Primary job  terminated normally, but 1 process returned

a non-zero exit code. Per user-direction, the job has been aborted.

-------------------------------------------------------

--------------------------------------------------------------------------

orterun detected that one or more processes exited with non-zero status, thus causing

the job to be terminated. The first process to do so was:


  Process name: [[40764,1],0]

  Exit code:    1

--------------------------------------------------------------------------


Any ideas where to look for a hint?
Thanks

Rene


Chaarawi, Mohamad
 

On the issue below, it seems that the uri file that the server generates is not written to a place where the client can read:

/tmp/urifile.txt

 

I had an offline chat with Rene who will retry this after writing the uri file to a shared FS, but wanted to updated the mailing list on the issue.

 

Thanks,

Mohamad

 

From: <daos@daos.groups.io> on behalf of "Rene Salmon via Groups.Io" <salmonr@...>
Reply-To: "daos@daos.groups.io" <daos@daos.groups.io>
Date: Thursday, July 18, 2019 at 5:29 PM
To: "daos@daos.groups.io" <daos@daos.groups.io>
Subject: [daos] Issues creating a DAOS pool

 

Hi Daos list,

 

I am trying to bring up DAOS using various docs on the github page.  That said I am running into trouble while trying to create a DAOS Pool.

 

I have three DAOS servers and one client.

daos-1 = client

daos-[2-4] = servers

 

[user@daos-1 ~]$ orterun -np 1 --ompi-server file:/tmp/urifile.txt dmg create --size=2G

failed to create pool: -1005

-------------------------------------------------------

Primary job  terminated normally, but 1 process returned

a non-zero exit code. Per user-direction, the job has been aborted.
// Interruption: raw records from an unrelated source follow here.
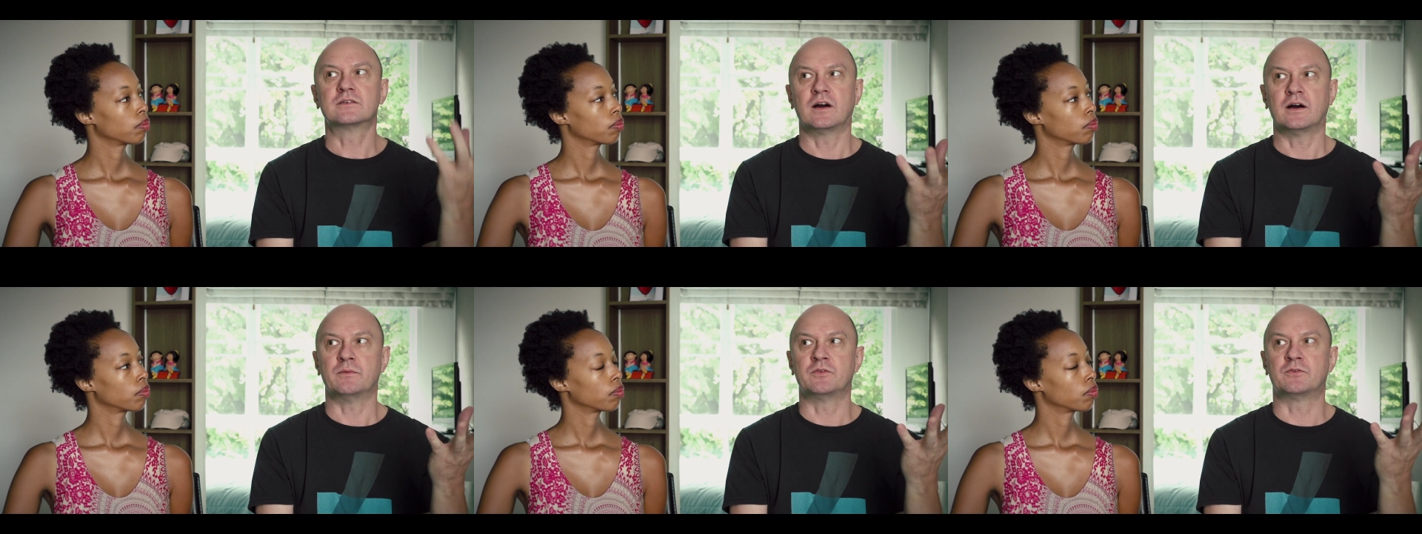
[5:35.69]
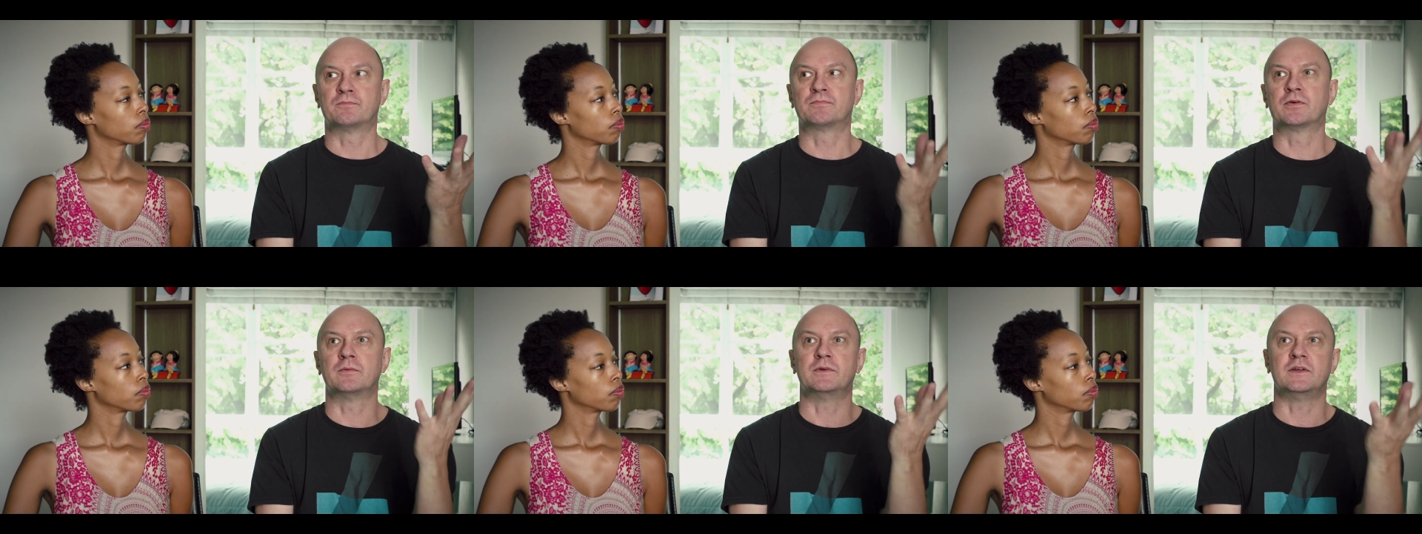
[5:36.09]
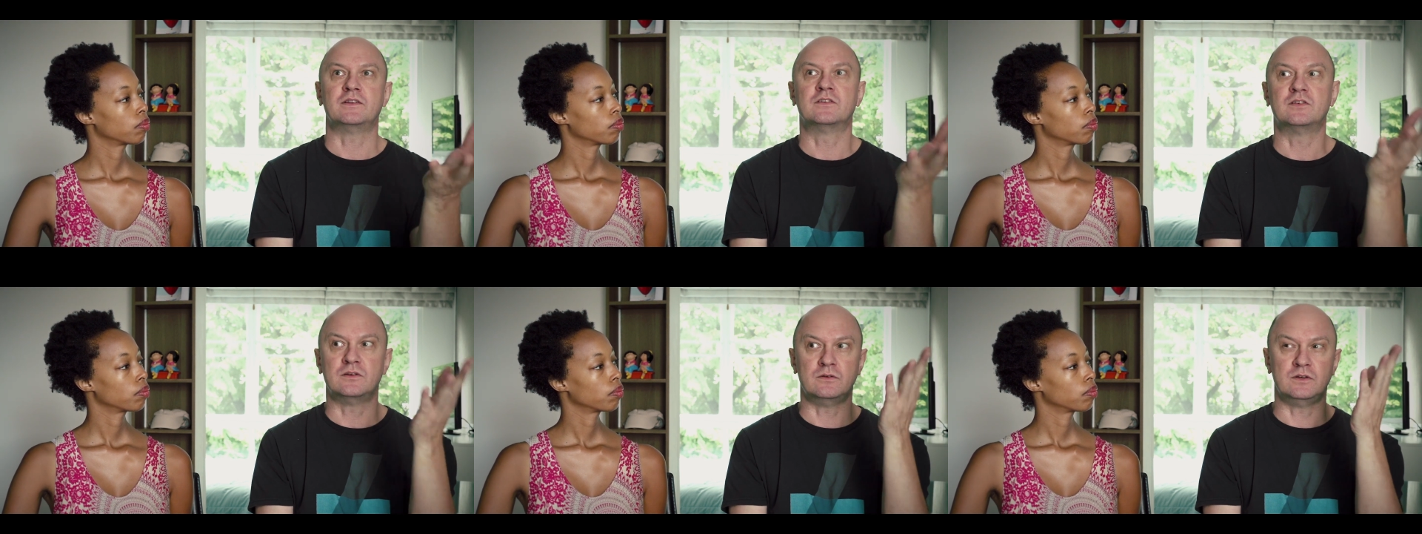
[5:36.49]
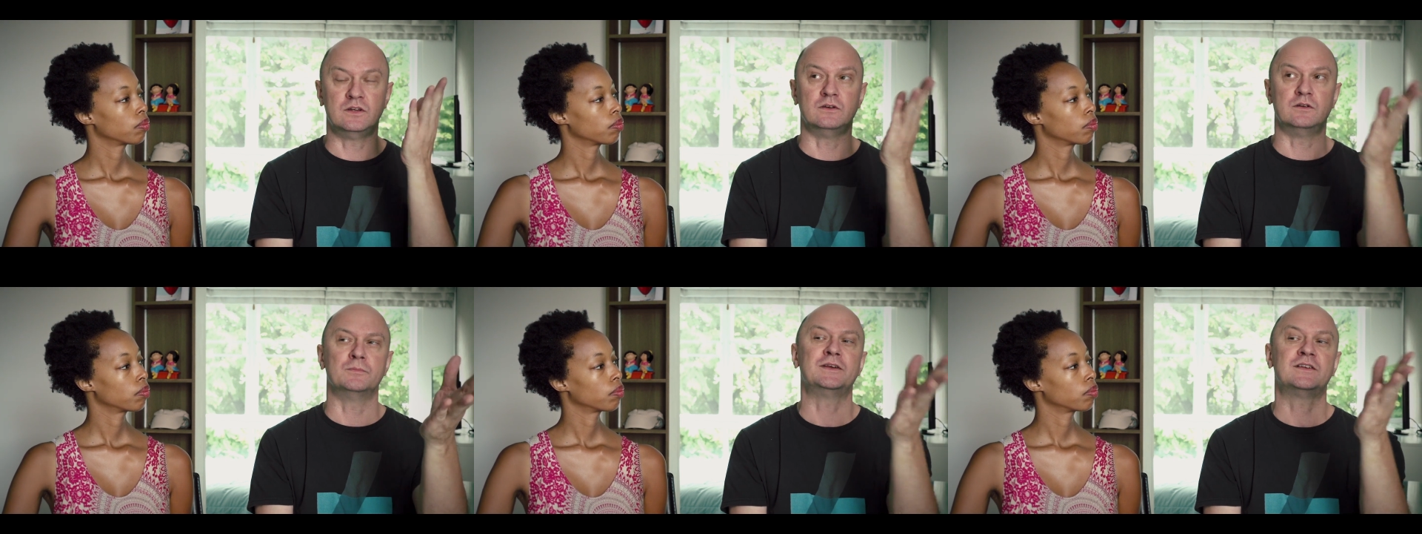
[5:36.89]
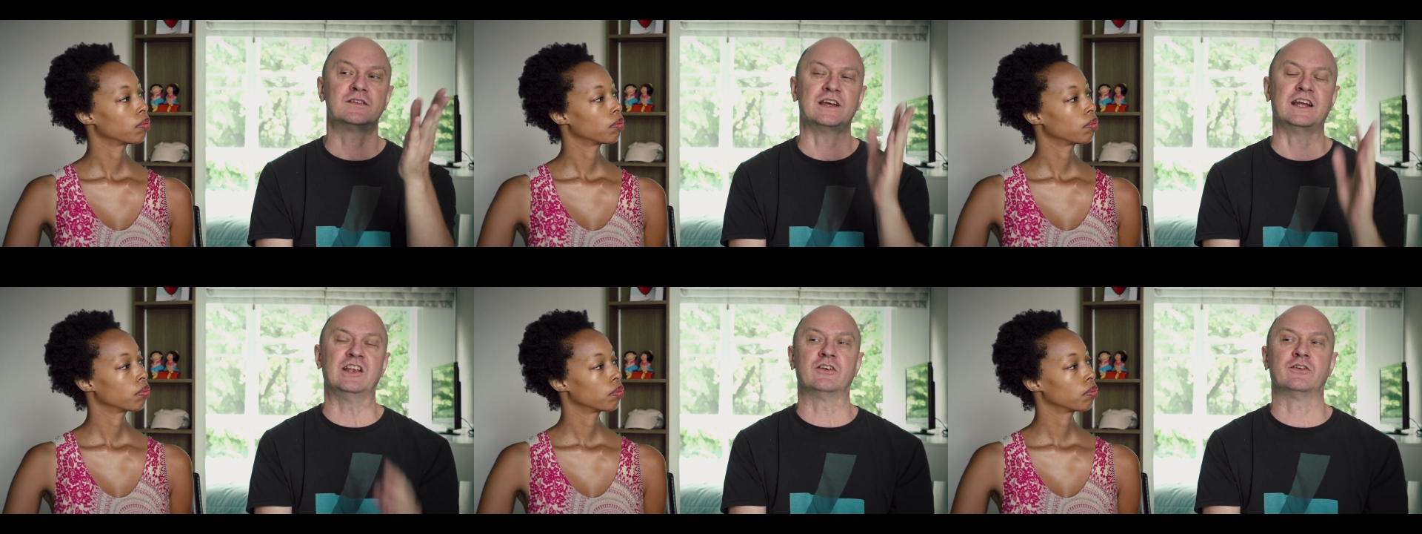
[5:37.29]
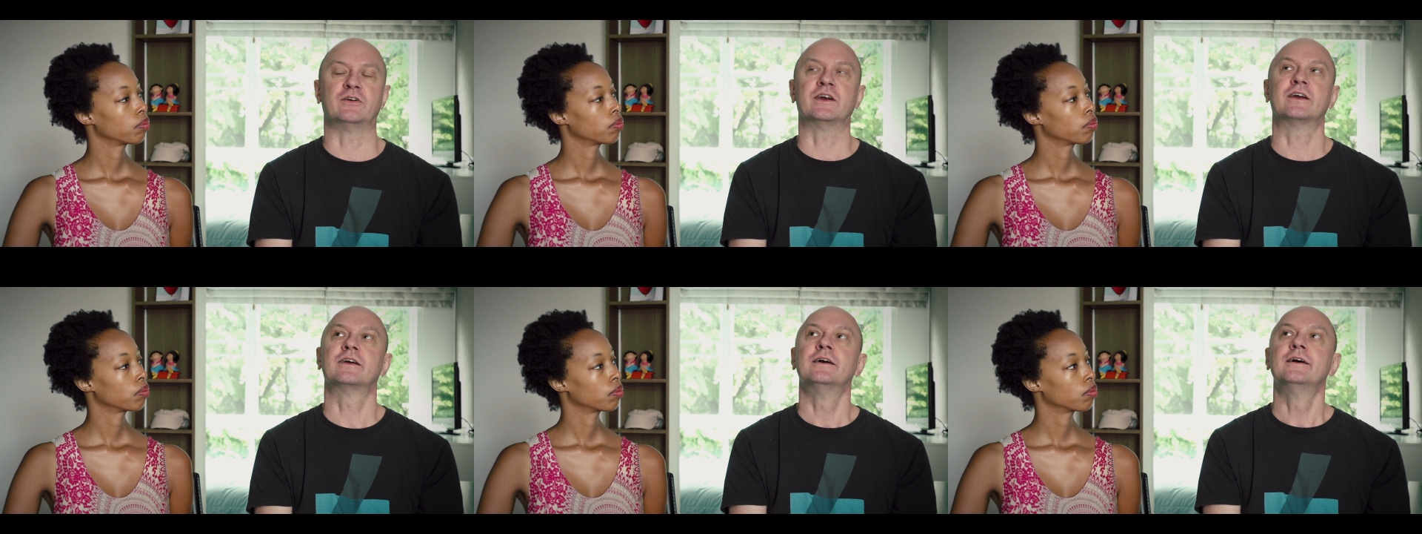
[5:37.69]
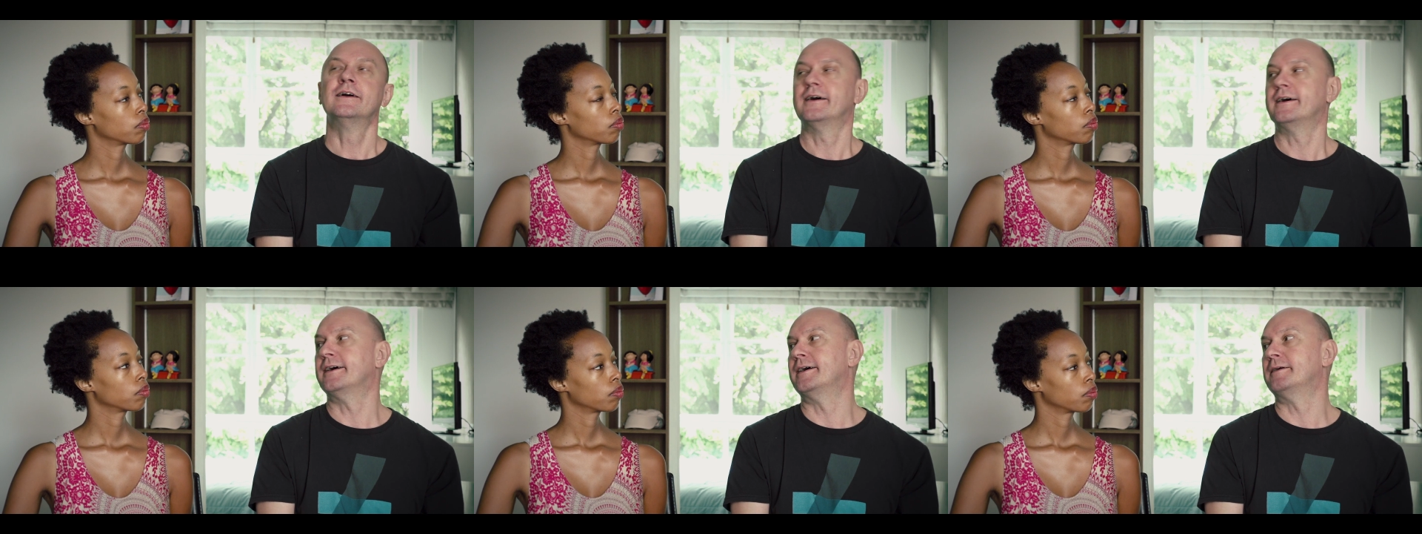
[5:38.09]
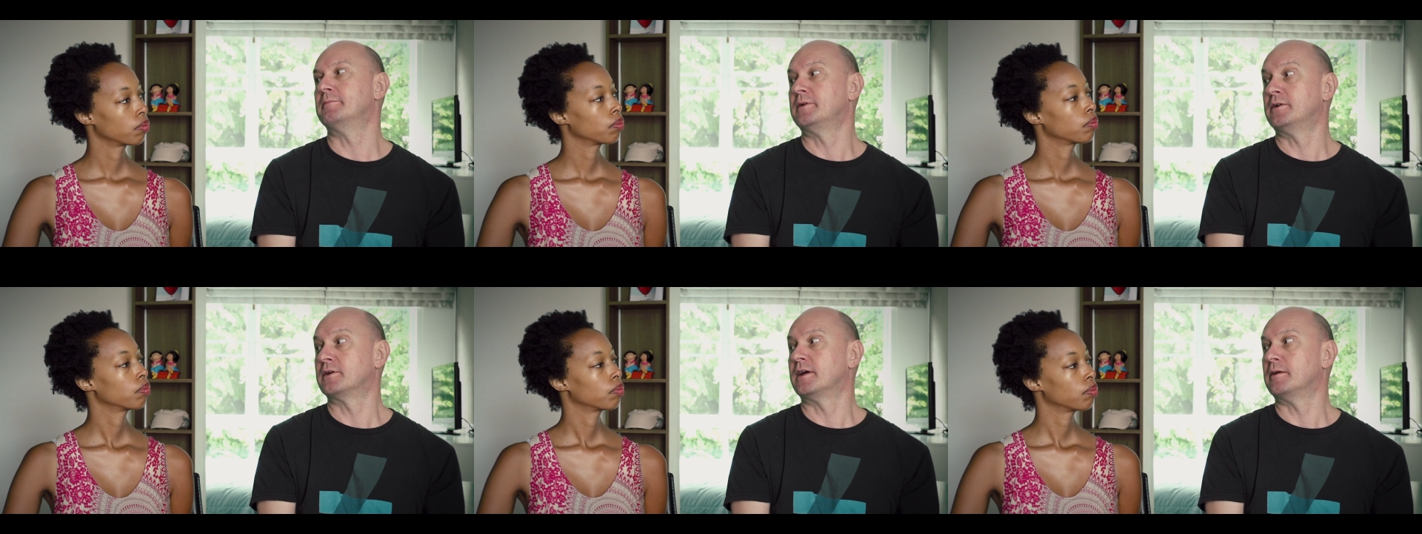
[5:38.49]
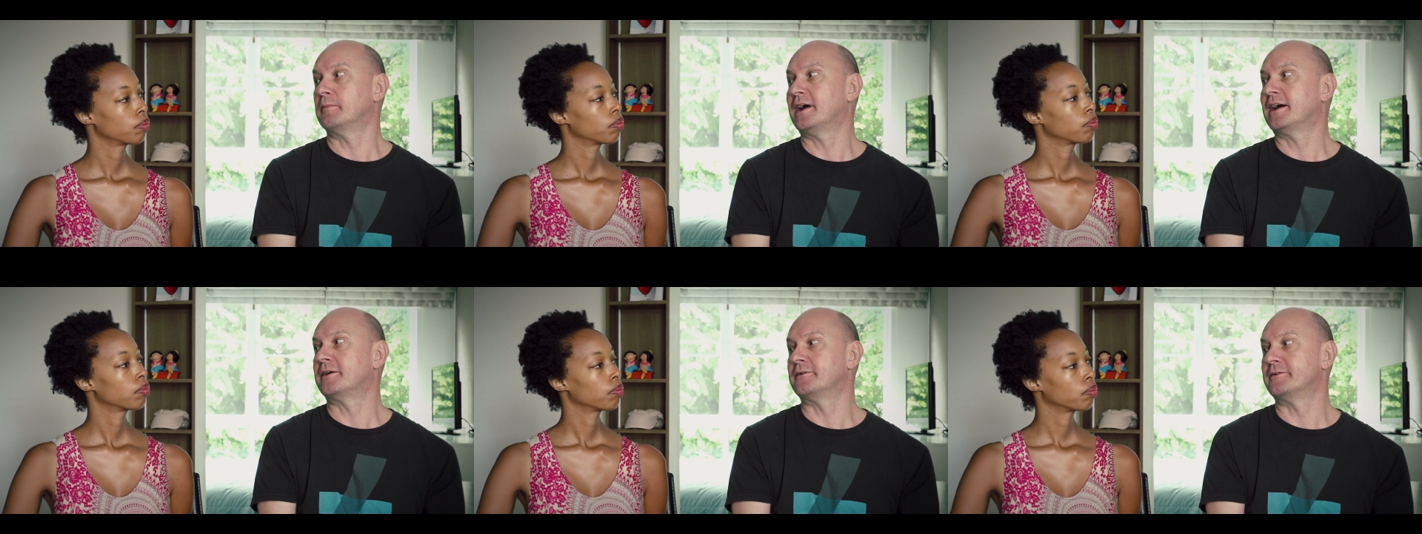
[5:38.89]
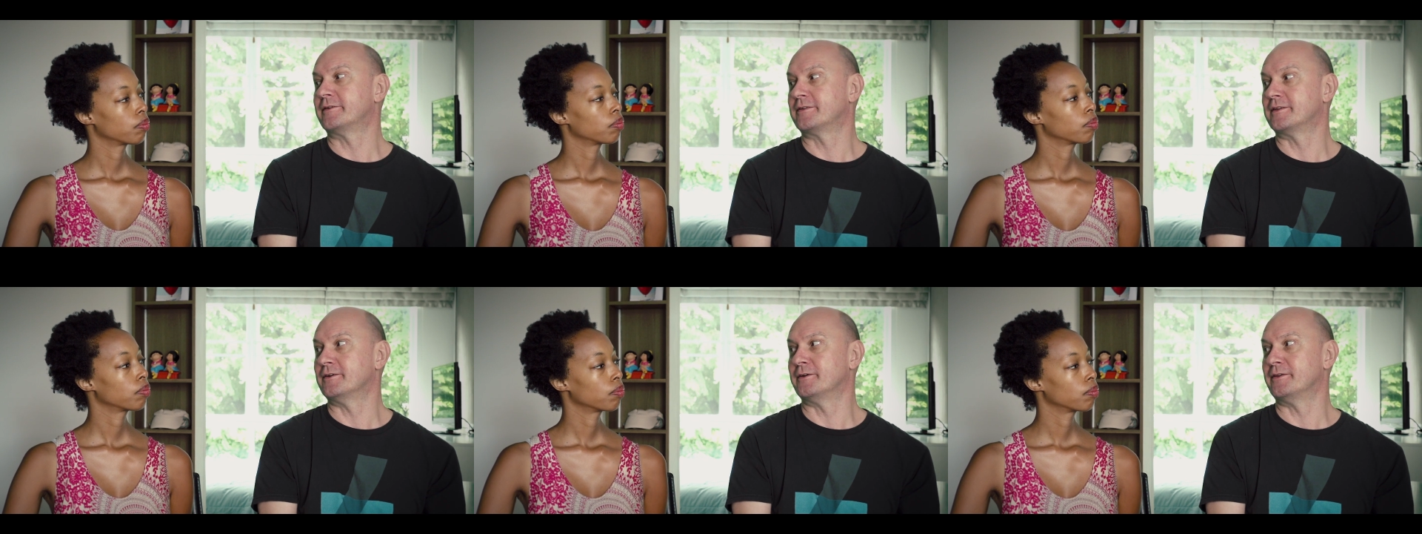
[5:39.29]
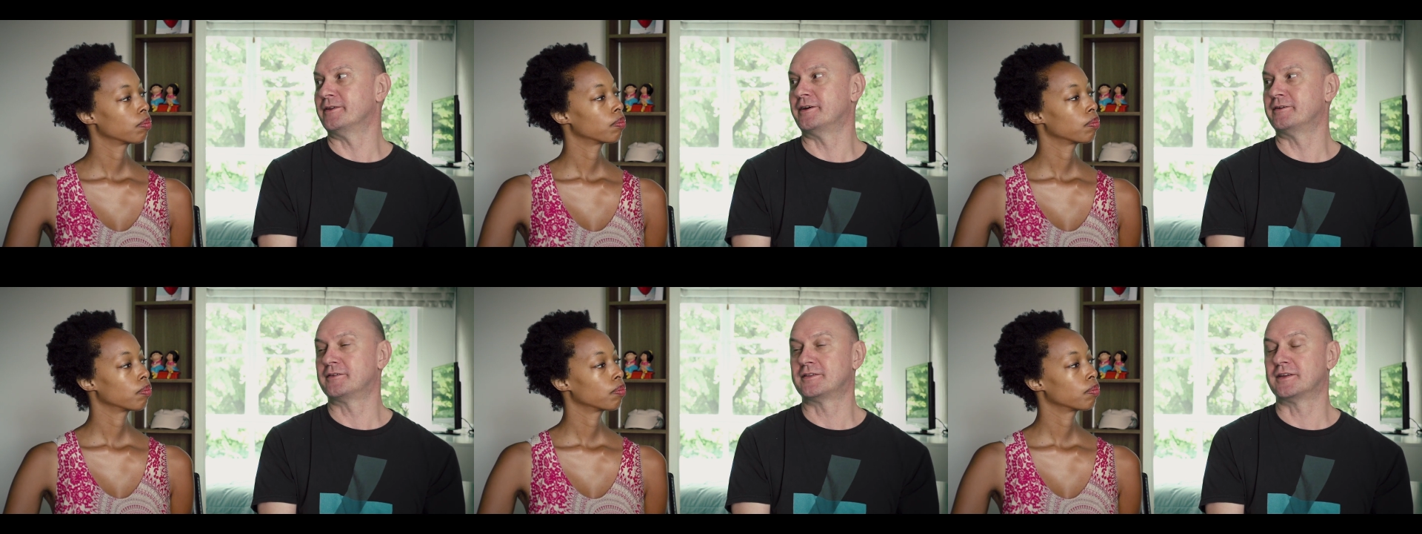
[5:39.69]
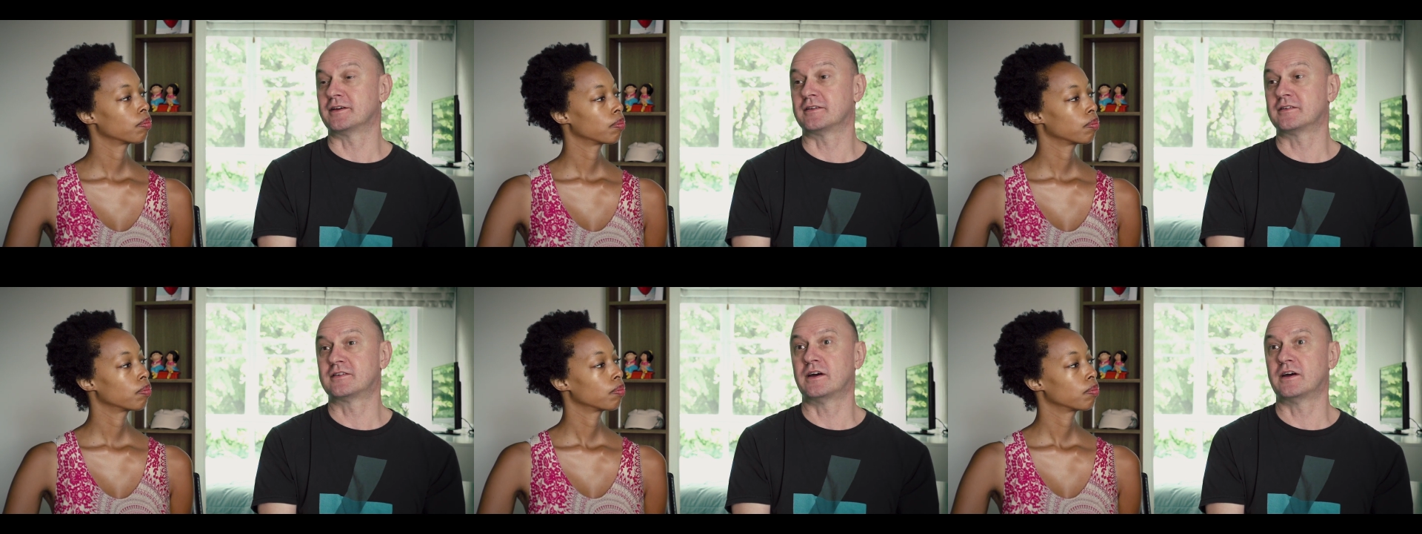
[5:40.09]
Speaker 1: I, I was probably too Udemy centric, um, looking back on the th on those things.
-------------------------------------------------------

--------------------------------------------------------------------------

orterun detected that one or more processes exited with non-zero status, thus causing

the job to be terminated. The first process to do so was:

 

  Process name: [[40764,1],0]

  Exit code:    1

--------------------------------------------------------------------------

 

Any ideas where to look for a hint?

Thanks

 

Rene